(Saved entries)
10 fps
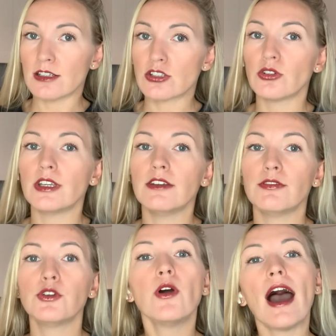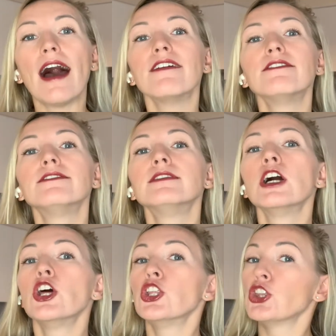So if you have
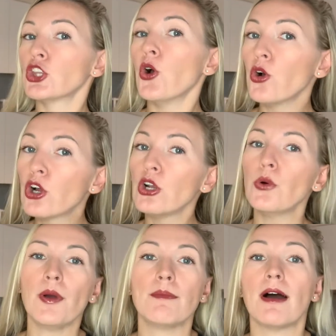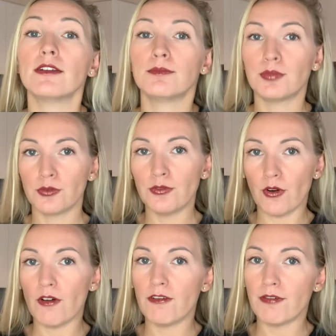no clue about proof
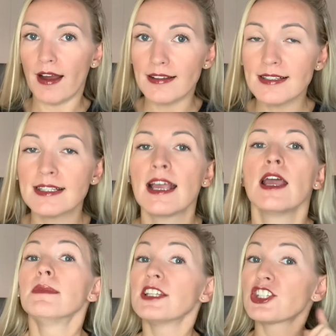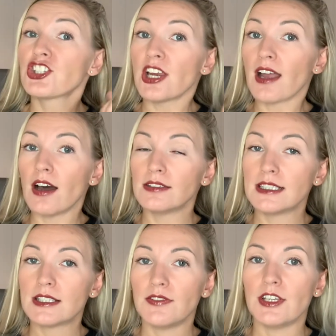of funds, please check out
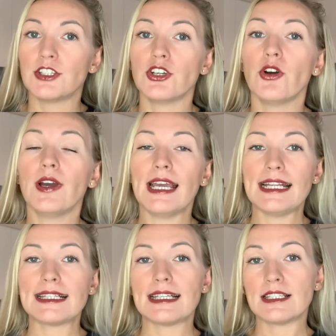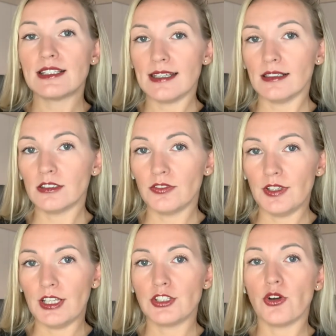this video. It's a detailed
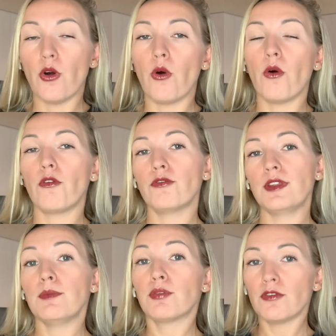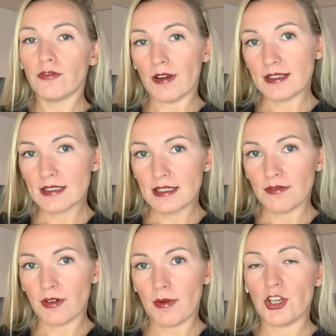video of the proof of funds
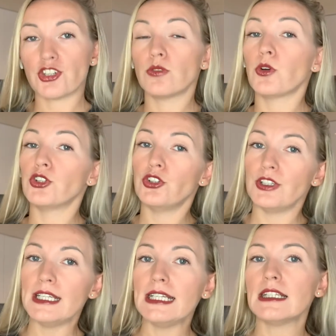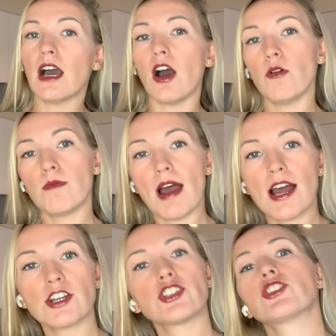information, what you need, how
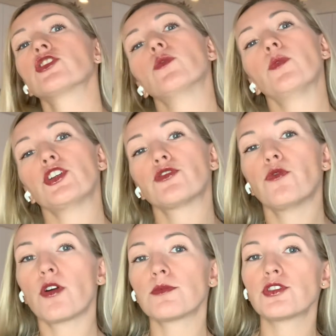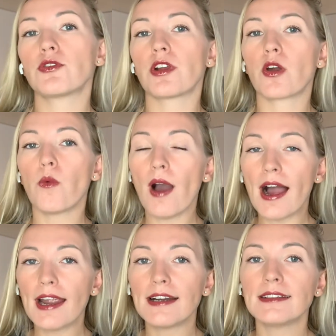much, which forms you
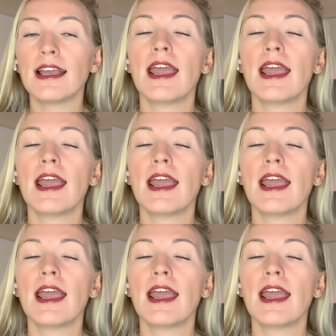required.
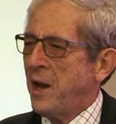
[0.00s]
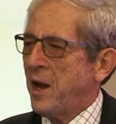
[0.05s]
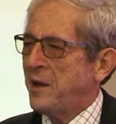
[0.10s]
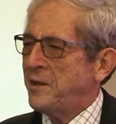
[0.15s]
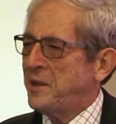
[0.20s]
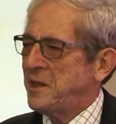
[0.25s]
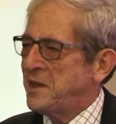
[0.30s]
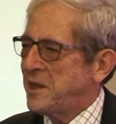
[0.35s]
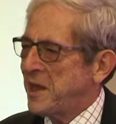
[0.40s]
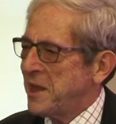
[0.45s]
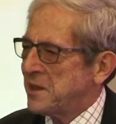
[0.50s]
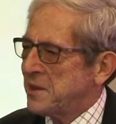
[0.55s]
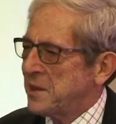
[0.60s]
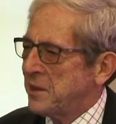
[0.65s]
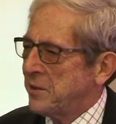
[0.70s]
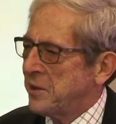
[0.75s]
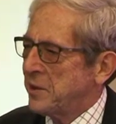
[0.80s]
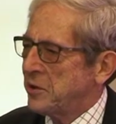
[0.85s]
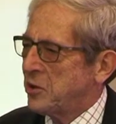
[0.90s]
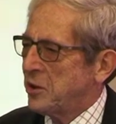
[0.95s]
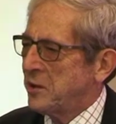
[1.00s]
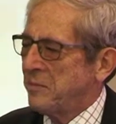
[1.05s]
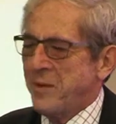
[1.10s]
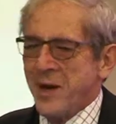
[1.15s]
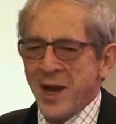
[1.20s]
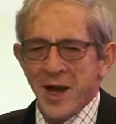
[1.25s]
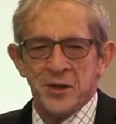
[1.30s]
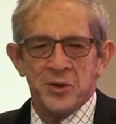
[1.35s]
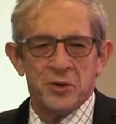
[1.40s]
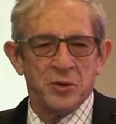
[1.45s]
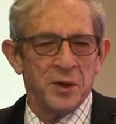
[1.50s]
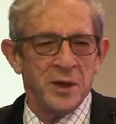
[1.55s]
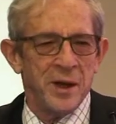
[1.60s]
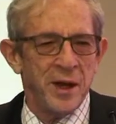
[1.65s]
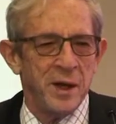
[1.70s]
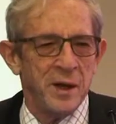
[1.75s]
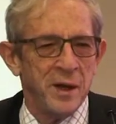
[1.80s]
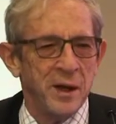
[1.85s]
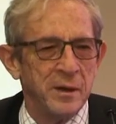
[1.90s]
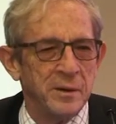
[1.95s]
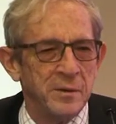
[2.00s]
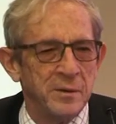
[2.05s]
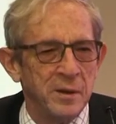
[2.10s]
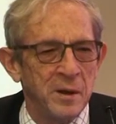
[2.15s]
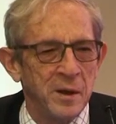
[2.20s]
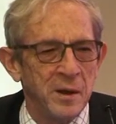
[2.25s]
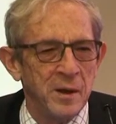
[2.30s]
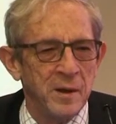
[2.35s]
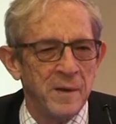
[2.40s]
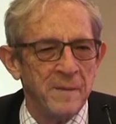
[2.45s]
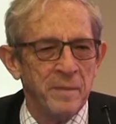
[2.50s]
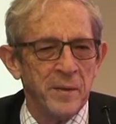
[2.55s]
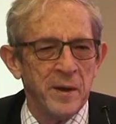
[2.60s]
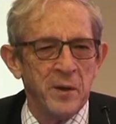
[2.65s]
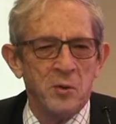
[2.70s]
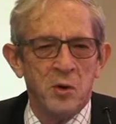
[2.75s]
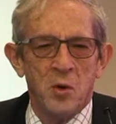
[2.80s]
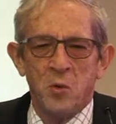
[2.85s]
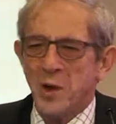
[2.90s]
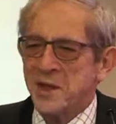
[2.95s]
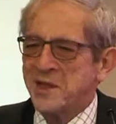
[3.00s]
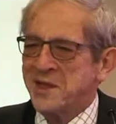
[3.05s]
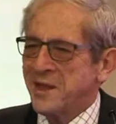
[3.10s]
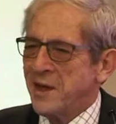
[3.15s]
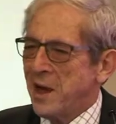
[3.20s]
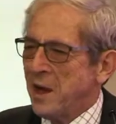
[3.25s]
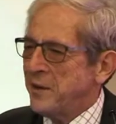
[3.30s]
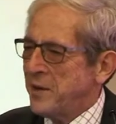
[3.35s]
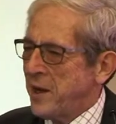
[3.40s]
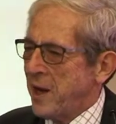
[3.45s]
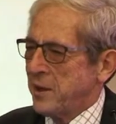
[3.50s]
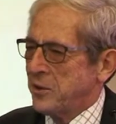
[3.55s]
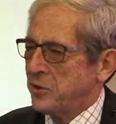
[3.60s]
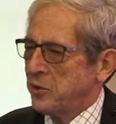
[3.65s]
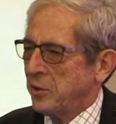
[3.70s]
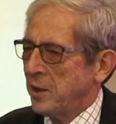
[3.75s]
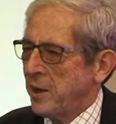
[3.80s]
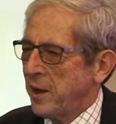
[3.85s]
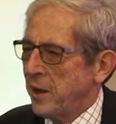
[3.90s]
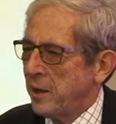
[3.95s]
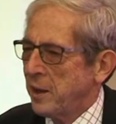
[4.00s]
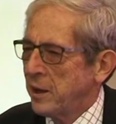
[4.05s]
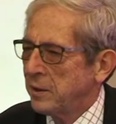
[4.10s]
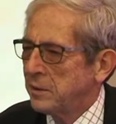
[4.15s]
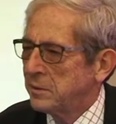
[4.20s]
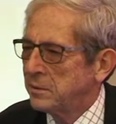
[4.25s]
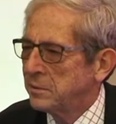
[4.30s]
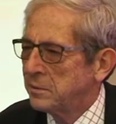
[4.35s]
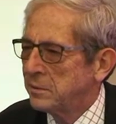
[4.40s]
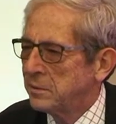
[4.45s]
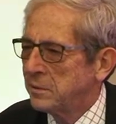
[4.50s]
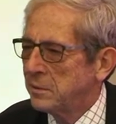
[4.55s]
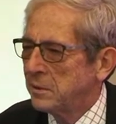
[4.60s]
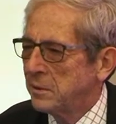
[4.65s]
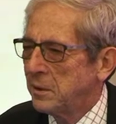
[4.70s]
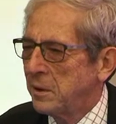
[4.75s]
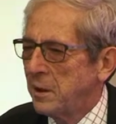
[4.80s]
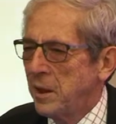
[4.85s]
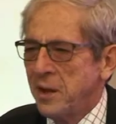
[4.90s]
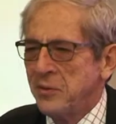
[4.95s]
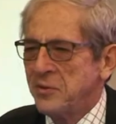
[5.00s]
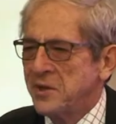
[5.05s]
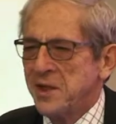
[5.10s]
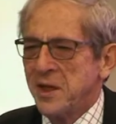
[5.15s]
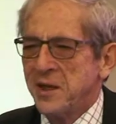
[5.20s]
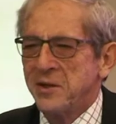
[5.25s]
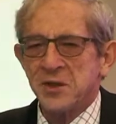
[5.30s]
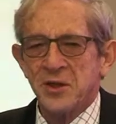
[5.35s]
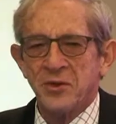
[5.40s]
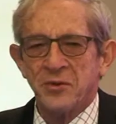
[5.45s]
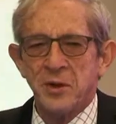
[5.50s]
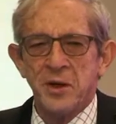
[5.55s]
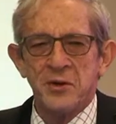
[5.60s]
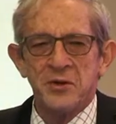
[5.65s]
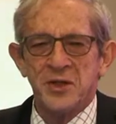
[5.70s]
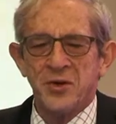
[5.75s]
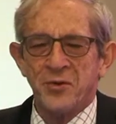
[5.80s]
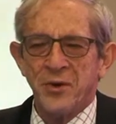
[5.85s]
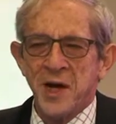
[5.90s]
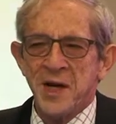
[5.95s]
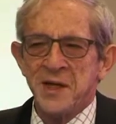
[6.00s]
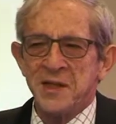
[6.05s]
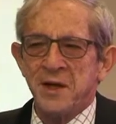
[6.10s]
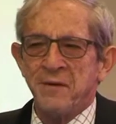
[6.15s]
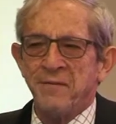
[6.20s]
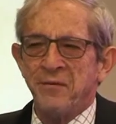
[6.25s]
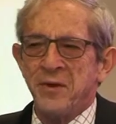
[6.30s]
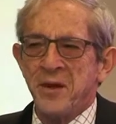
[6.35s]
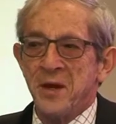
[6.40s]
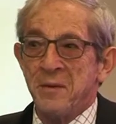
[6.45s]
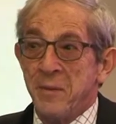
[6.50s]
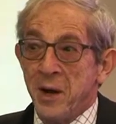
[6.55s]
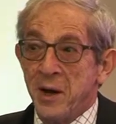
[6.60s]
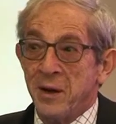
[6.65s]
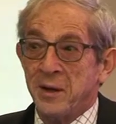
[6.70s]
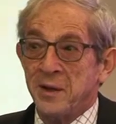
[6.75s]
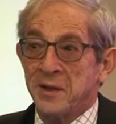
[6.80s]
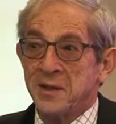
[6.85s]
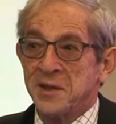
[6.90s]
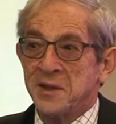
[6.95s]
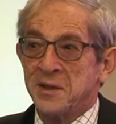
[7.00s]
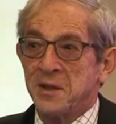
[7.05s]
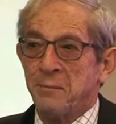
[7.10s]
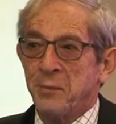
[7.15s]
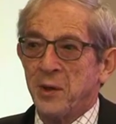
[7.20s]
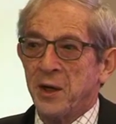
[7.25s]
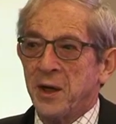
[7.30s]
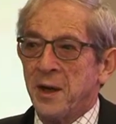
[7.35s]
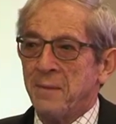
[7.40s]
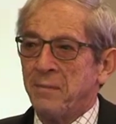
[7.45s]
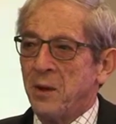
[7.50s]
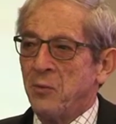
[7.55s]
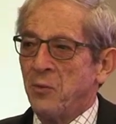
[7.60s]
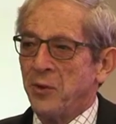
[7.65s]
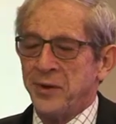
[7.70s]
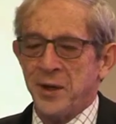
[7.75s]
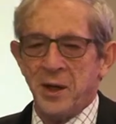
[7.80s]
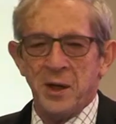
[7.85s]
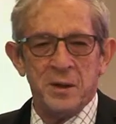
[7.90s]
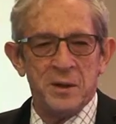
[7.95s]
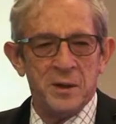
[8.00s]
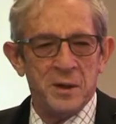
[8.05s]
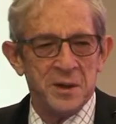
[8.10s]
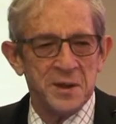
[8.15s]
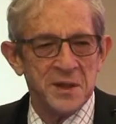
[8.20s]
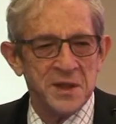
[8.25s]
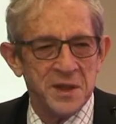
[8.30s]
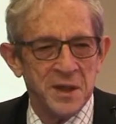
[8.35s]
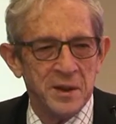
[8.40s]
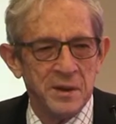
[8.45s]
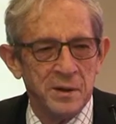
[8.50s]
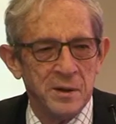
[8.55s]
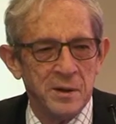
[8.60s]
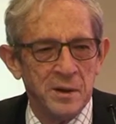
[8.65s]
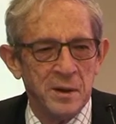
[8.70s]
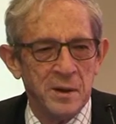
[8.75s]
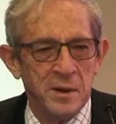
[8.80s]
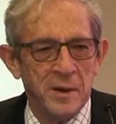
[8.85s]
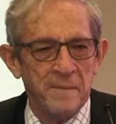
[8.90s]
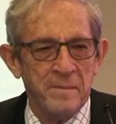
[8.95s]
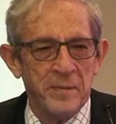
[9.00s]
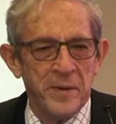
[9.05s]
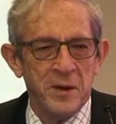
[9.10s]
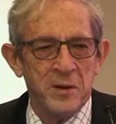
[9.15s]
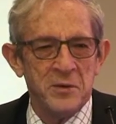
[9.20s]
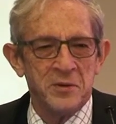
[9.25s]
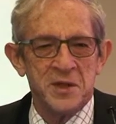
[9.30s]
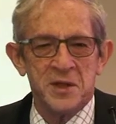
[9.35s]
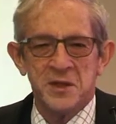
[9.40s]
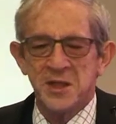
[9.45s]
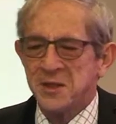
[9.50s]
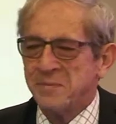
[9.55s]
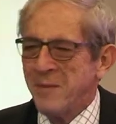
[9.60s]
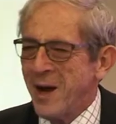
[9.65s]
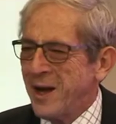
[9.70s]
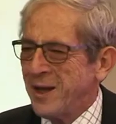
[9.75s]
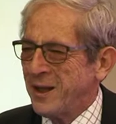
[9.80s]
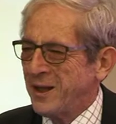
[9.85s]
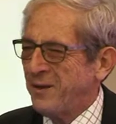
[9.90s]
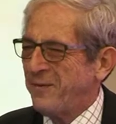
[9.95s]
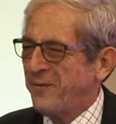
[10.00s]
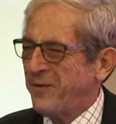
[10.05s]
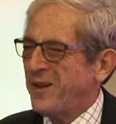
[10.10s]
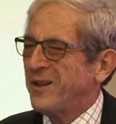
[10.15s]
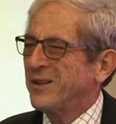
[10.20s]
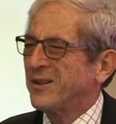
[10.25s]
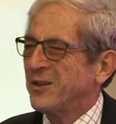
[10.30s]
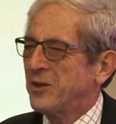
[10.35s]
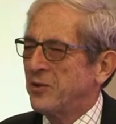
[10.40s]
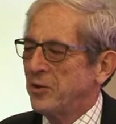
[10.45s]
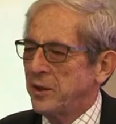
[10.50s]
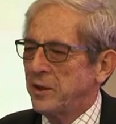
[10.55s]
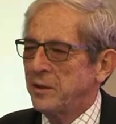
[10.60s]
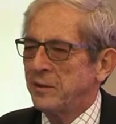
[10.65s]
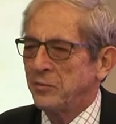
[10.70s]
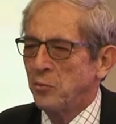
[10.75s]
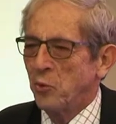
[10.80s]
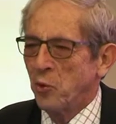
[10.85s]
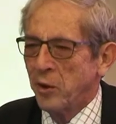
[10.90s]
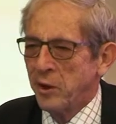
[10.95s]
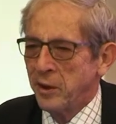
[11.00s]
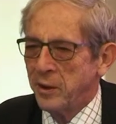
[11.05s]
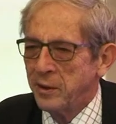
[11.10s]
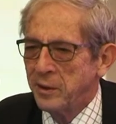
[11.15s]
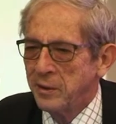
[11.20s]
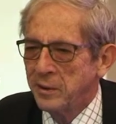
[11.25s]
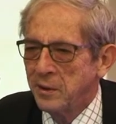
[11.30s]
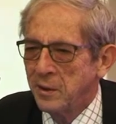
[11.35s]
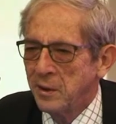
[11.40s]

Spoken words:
I detested the term natural ally. Well, what's an unnatural ally? It was crazy for the Americans to pick up on what the Indians said. It was a smiley, feel-good word.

Assignment: Transcribe each line above exactly, pictures excluded.

Written solution:
10 fps
So if you have
no clue about proof
of funds, please check out
this video. It's a detailed
video of the proof of funds
information, what you need, how
much, which forms you
required.
[0.00s]
[0.05s]
[0.10s]
[0.15s]
[0.20s]
[0.25s]
[0.30s]
[0.35s]
[0.40s]
[0.45s]
[0.50s]
[0.55s]
[0.60s]
[0.65s]
[0.70s]
[0.75s]
[0.80s]
[0.85s]
[0.90s]
[0.95s]
[1.00s]
[1.05s]
[1.10s]
[1.15s]
[1.20s]
[1.25s]
[1.30s]
[1.35s]
[1.40s]
[1.45s]
[1.50s]
[1.55s]
[1.60s]
[1.65s]
[1.70s]
[1.75s]
[1.80s]
[1.85s]
[1.90s]
[1.95s]
[2.00s]
[2.05s]
[2.10s]
[2.15s]
[2.20s]
[2.25s]
[2.30s]
[2.35s]
[2.40s]
[2.45s]
[2.50s]
[2.55s]
[2.60s]
[2.65s]
[2.70s]
[2.75s]
[2.80s]
[2.85s]
[2.90s]
[2.95s]
[3.00s]
[3.05s]
[3.10s]
[3.15s]
[3.20s]
[3.25s]
[3.30s]
[3.35s]
[3.40s]
[3.45s]
[3.50s]
[3.55s]
[3.60s]
[3.65s]
[3.70s]
[3.75s]
[3.80s]
[3.85s]
[3.90s]
[3.95s]
[4.00s]
[4.05s]
[4.10s]
[4.15s]
[4.20s]
[4.25s]
[4.30s]
[4.35s]
[4.40s]
[4.45s]
[4.50s]
[4.55s]
[4.60s]
[4.65s]
[4.70s]
[4.75s]
[4.80s]
[4.85s]
[4.90s]
[4.95s]
[5.00s]
[5.05s]
[5.10s]
[5.15s]
[5.20s]
[5.25s]
[5.30s]
[5.35s]
[5.40s]
[5.45s]
[5.50s]
[5.55s]
[5.60s]
[5.65s]
[5.70s]
[5.75s]
[5.80s]
[5.85s]
[5.90s]
[5.95s]
[6.00s]
[6.05s]
[6.10s]
[6.15s]
[6.20s]
[6.25s]
[6.30s]
[6.35s]
[6.40s]
[6.45s]
[6.50s]
[6.55s]
[6.60s]
[6.65s]
[6.70s]
[6.75s]
[6.80s]
[6.85s]
[6.90s]
[6.95s]
[7.00s]
[7.05s]
[7.10s]
[7.15s]
[7.20s]
[7.25s]
[7.30s]
[7.35s]
[7.40s]
[7.45s]
[7.50s]
[7.55s]
[7.60s]
[7.65s]
[7.70s]
[7.75s]
[7.80s]
[7.85s]
[7.90s]
[7.95s]
[8.00s]
[8.05s]
[8.10s]
[8.15s]
[8.20s]
[8.25s]
[8.30s]
[8.35s]
[8.40s]
[8.45s]
[8.50s]
[8.55s]
[8.60s]
[8.65s]
[8.70s]
[8.75s]
[8.80s]
[8.85s]
[8.90s]
[8.95s]
[9.00s]
[9.05s]
[9.10s]
[9.15s]
[9.20s]
[9.25s]
[9.30s]
[9.35s]
[9.40s]
[9.45s]
[9.50s]
[9.55s]
[9.60s]
[9.65s]
[9.70s]
[9.75s]
[9.80s]
[9.85s]
[9.90s]
[9.95s]
[10.00s]
[10.05s]
[10.10s]
[10.15s]
[10.20s]
[10.25s]
[10.30s]
[10.35s]
[10.40s]
[10.45s]
[10.50s]
[10.55s]
[10.60s]
[10.65s]
[10.70s]
[10.75s]
[10.80s]
[10.85s]
[10.90s]
[10.95s]
[11.00s]
[11.05s]
[11.10s]
[11.15s]
[11.20s]
[11.25s]
[11.30s]
[11.35s]
[11.40s]

Spoken words:
I detested the term natural ally. Well, what's an unnatural ally? It was crazy for the Americans to pick up on what the Indians said. It was a smiley, feel-good word.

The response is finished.